**Aim of the exercise**. With nothing added and nothing dropped, copy the entire listing.

**Records supplied**.
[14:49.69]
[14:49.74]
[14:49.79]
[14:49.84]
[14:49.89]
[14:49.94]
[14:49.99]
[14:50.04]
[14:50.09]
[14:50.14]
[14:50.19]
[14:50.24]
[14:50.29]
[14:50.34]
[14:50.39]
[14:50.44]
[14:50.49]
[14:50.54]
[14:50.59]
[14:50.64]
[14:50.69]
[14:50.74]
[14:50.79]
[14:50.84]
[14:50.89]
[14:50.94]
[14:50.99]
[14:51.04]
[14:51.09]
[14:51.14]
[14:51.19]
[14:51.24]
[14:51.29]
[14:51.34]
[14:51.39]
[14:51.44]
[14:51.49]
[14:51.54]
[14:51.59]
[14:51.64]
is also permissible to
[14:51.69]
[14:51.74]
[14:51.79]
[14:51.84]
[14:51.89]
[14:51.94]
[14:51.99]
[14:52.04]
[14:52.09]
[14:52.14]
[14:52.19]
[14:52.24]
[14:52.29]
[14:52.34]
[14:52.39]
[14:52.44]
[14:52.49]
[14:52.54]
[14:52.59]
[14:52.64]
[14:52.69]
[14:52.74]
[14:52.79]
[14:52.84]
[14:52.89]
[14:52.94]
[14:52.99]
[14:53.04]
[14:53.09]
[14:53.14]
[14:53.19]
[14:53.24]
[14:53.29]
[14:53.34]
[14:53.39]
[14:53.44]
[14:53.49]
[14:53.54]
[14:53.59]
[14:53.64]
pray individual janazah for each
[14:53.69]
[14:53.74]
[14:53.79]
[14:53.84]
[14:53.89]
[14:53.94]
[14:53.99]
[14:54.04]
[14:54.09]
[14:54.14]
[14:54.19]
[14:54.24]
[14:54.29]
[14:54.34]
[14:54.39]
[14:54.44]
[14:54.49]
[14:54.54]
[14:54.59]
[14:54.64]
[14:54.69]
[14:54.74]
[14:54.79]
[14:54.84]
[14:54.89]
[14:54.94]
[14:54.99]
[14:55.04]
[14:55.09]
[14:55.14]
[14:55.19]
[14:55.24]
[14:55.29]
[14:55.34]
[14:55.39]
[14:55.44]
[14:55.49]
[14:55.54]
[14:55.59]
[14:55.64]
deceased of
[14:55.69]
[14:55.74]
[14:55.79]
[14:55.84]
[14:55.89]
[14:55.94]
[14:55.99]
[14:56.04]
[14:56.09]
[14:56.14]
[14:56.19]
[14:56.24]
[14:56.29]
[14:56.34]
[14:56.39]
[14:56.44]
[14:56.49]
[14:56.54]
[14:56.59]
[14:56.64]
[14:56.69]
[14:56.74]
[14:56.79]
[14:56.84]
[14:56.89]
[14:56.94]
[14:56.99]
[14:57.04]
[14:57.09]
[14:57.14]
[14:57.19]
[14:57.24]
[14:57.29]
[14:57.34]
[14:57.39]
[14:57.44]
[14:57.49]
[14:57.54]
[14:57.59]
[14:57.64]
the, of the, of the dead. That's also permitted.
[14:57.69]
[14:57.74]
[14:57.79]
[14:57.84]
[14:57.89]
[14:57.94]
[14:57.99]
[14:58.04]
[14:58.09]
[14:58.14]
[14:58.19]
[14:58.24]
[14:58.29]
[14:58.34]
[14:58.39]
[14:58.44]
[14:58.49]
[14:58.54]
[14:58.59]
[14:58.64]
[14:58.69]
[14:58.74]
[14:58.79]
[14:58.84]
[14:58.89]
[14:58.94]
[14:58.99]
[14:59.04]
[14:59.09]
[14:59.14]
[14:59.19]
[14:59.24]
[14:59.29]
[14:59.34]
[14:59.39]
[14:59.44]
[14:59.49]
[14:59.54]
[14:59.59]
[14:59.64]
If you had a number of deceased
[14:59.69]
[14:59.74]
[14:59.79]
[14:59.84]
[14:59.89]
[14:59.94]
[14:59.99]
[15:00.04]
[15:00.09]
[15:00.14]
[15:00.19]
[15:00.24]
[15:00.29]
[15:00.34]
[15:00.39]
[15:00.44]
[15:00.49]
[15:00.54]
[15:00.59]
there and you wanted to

**Reply to the exercise**.
[14:49.69]
[14:49.74]
[14:49.79]
[14:49.84]
[14:49.89]
[14:49.94]
[14:49.99]
[14:50.04]
[14:50.09]
[14:50.14]
[14:50.19]
[14:50.24]
[14:50.29]
[14:50.34]
[14:50.39]
[14:50.44]
[14:50.49]
[14:50.54]
[14:50.59]
[14:50.64]
[14:50.69]
[14:50.74]
[14:50.79]
[14:50.84]
[14:50.89]
[14:50.94]
[14:50.99]
[14:51.04]
[14:51.09]
[14:51.14]
[14:51.19]
[14:51.24]
[14:51.29]
[14:51.34]
[14:51.39]
[14:51.44]
[14:51.49]
[14:51.54]
[14:51.59]
[14:51.64]
is also permissible to
[14:51.69]
[14:51.74]
[14:51.79]
[14:51.84]
[14:51.89]
[14:51.94]
[14:51.99]
[14:52.04]
[14:52.09]
[14:52.14]
[14:52.19]
[14:52.24]
[14:52.29]
[14:52.34]
[14:52.39]
[14:52.44]
[14:52.49]
[14:52.54]
[14:52.59]
[14:52.64]
[14:52.69]
[14:52.74]
[14:52.79]
[14:52.84]
[14:52.89]
[14:52.94]
[14:52.99]
[14:53.04]
[14:53.09]
[14:53.14]
[14:53.19]
[14:53.24]
[14:53.29]
[14:53.34]
[14:53.39]
[14:53.44]
[14:53.49]
[14:53.54]
[14:53.59]
[14:53.64]
pray individual janazah for each
[14:53.69]
[14:53.74]
[14:53.79]
[14:53.84]
[14:53.89]
[14:53.94]
[14:53.99]
[14:54.04]
[14:54.09]
[14:54.14]
[14:54.19]
[14:54.24]
[14:54.29]
[14:54.34]
[14:54.39]
[14:54.44]
[14:54.49]
[14:54.54]
[14:54.59]
[14:54.64]
[14:54.69]
[14:54.74]
[14:54.79]
[14:54.84]
[14:54.89]
[14:54.94]
[14:54.99]
[14:55.04]
[14:55.09]
[14:55.14]
[14:55.19]
[14:55.24]
[14:55.29]
[14:55.34]
[14:55.39]
[14:55.44]
[14:55.49]
[14:55.54]
[14:55.59]
[14:55.64]
deceased of
[14:55.69]
[14:55.74]
[14:55.79]
[14:55.84]
[14:55.89]
[14:55.94]
[14:55.99]
[14:56.04]
[14:56.09]
[14:56.14]
[14:56.19]
[14:56.24]
[14:56.29]
[14:56.34]
[14:56.39]
[14:56.44]
[14:56.49]
[14:56.54]
[14:56.59]
[14:56.64]
[14:56.69]
[14:56.74]
[14:56.79]
[14:56.84]
[14:56.89]
[14:56.94]
[14:56.99]
[14:57.04]
[14:57.09]
[14:57.14]
[14:57.19]
[14:57.24]
[14:57.29]
[14:57.34]
[14:57.39]
[14:57.44]
[14:57.49]
[14:57.54]
[14:57.59]
[14:57.64]
the, of the, of the dead. That's also permitted.
[14:57.69]
[14:57.74]
[14:57.79]
[14:57.84]
[14:57.89]
[14:57.94]
[14:57.99]
[14:58.04]
[14:58.09]
[14:58.14]
[14:58.19]
[14:58.24]
[14:58.29]
[14:58.34]
[14:58.39]
[14:58.44]
[14:58.49]
[14:58.54]
[14:58.59]
[14:58.64]
[14:58.69]
[14:58.74]
[14:58.79]
[14:58.84]
[14:58.89]
[14:58.94]
[14:58.99]
[14:59.04]
[14:59.09]
[14:59.14]
[14:59.19]
[14:59.24]
[14:59.29]
[14:59.34]
[14:59.39]
[14:59.44]
[14:59.49]
[14:59.54]
[14:59.59]
[14:59.64]
If you had a number of deceased
[14:59.69]
[14:59.74]
[14:59.79]
[14:59.84]
[14:59.89]
[14:59.94]
[14:59.99]
[15:00.04]
[15:00.09]
[15:00.14]
[15:00.19]
[15:00.24]
[15:00.29]
[15:00.34]
[15:00.39]
[15:00.44]
[15:00.49]
[15:00.54]
[15:00.59]
there and you wanted to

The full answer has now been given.